A Scantron

I read a paper that is stamped with my name. Looking at the faces and they all blur, the same. They think they can read what goes on in my head. Waking up next to the dead and I lay my broken heart down in a flowered bed. But these places that my mind travels to, these places that I wish no one knew. Places where I bury my face. Calling me a disgrace. Because of the many mistakes I have made. Think I’m crying wolf but I cry in vain.

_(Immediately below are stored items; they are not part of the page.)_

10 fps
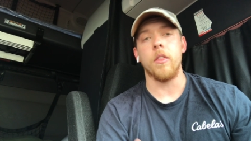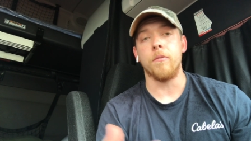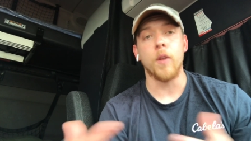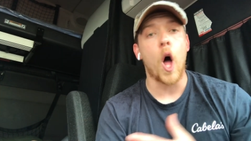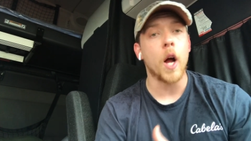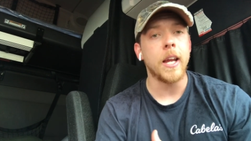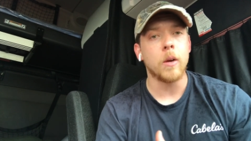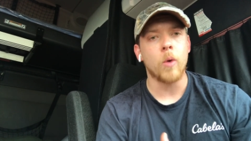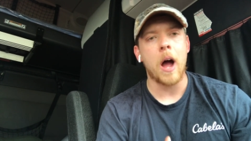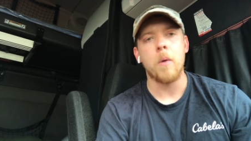the vlogging
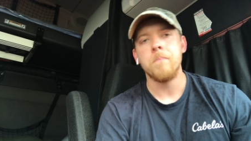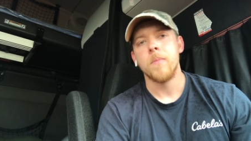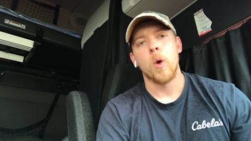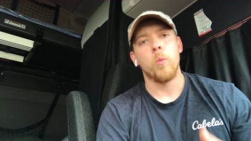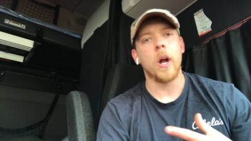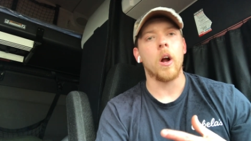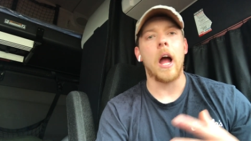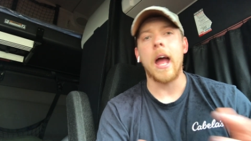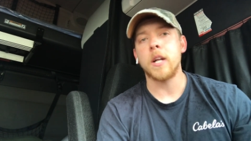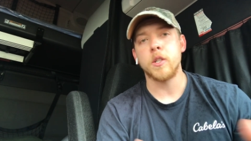route where
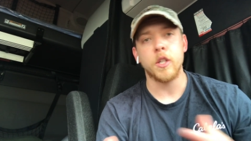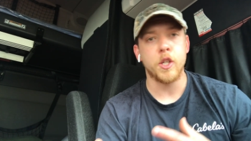I actually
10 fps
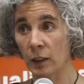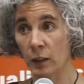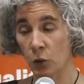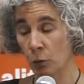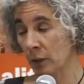that
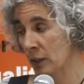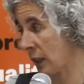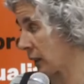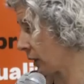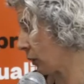needs to be
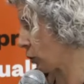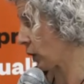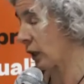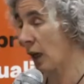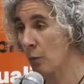taken into
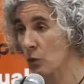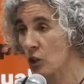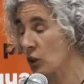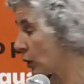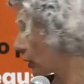account. I'm just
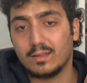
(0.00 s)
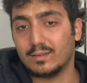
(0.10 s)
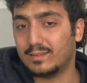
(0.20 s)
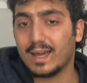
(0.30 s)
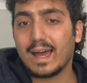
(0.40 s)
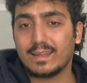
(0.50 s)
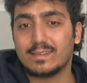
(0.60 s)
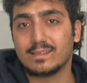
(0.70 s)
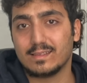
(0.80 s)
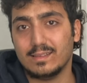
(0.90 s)

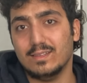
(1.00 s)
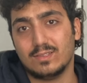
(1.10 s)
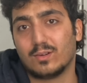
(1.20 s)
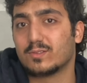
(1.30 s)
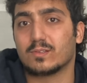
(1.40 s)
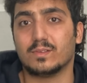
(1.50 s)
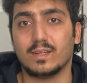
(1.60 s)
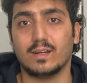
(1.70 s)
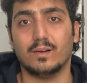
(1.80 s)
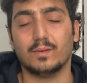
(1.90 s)
that is also
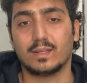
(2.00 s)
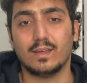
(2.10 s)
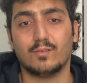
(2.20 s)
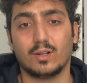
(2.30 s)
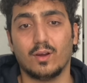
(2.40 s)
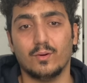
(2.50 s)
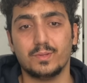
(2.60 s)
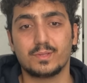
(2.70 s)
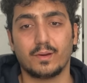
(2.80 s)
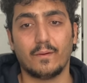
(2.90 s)
there, it never goes.
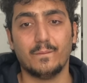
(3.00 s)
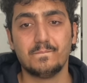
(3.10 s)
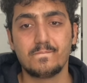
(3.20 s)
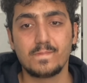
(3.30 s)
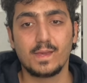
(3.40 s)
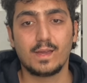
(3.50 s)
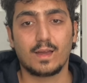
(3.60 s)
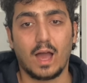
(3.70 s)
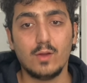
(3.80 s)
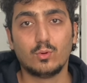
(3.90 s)
So
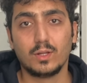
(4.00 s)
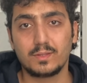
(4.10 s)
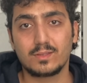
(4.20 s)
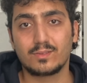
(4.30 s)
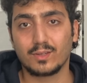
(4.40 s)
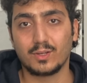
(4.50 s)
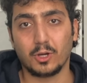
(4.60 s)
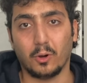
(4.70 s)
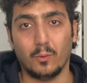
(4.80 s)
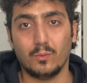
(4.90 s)
I want it to
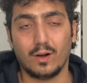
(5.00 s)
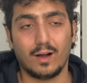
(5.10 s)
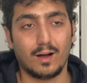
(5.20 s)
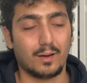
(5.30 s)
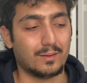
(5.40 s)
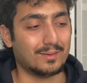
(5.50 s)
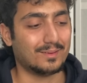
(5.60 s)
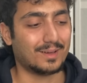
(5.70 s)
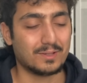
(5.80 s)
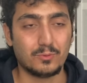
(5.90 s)
go.
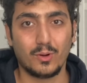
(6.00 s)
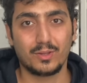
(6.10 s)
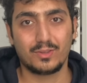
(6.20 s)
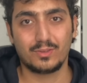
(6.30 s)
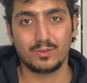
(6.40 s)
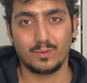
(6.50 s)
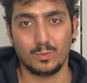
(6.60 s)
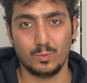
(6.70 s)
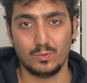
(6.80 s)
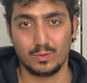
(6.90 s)
I want
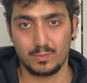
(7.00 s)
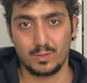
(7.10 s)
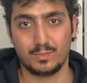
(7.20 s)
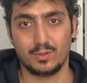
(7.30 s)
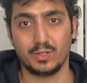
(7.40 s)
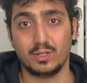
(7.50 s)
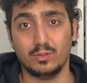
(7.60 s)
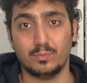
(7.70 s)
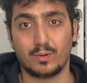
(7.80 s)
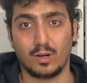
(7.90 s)
to remember the
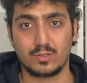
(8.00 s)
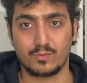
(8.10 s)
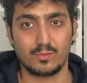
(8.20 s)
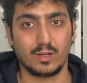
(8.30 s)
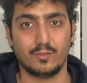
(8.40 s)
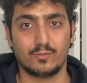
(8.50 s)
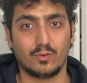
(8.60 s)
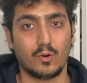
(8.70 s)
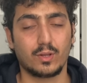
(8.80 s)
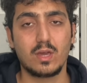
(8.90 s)
good parts of
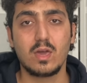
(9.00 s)
Marineford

Hold out my hands for a standing ovation. Wondering if they know I saw their presentation. A man, broken like me. A man voicing his fears to the sea. A man, a human, just like me. But only a woman they see. Or maybe they see a girl in woman’s clothing. And when they read this, they keep scrolling. Answers are all around. On the TV, in the alarming times of a sound. And I won’t wear a perpetual frown.

Symphony seems a silly word. A synonym for phony, without lyrics how can you get to know me? A sound so beautiful it flows right through me. Like sex on a wooden floor. Feel the beat in my heels and it makes me want more. With every smash of a gong, every pull on a violin string, a cello, a piano, a xylophone and other sounds that to some may be unknown. Look at you from below and above. Two perspectives or maybe none of the above. A scantron test and still, I don’t know what you are thinking of.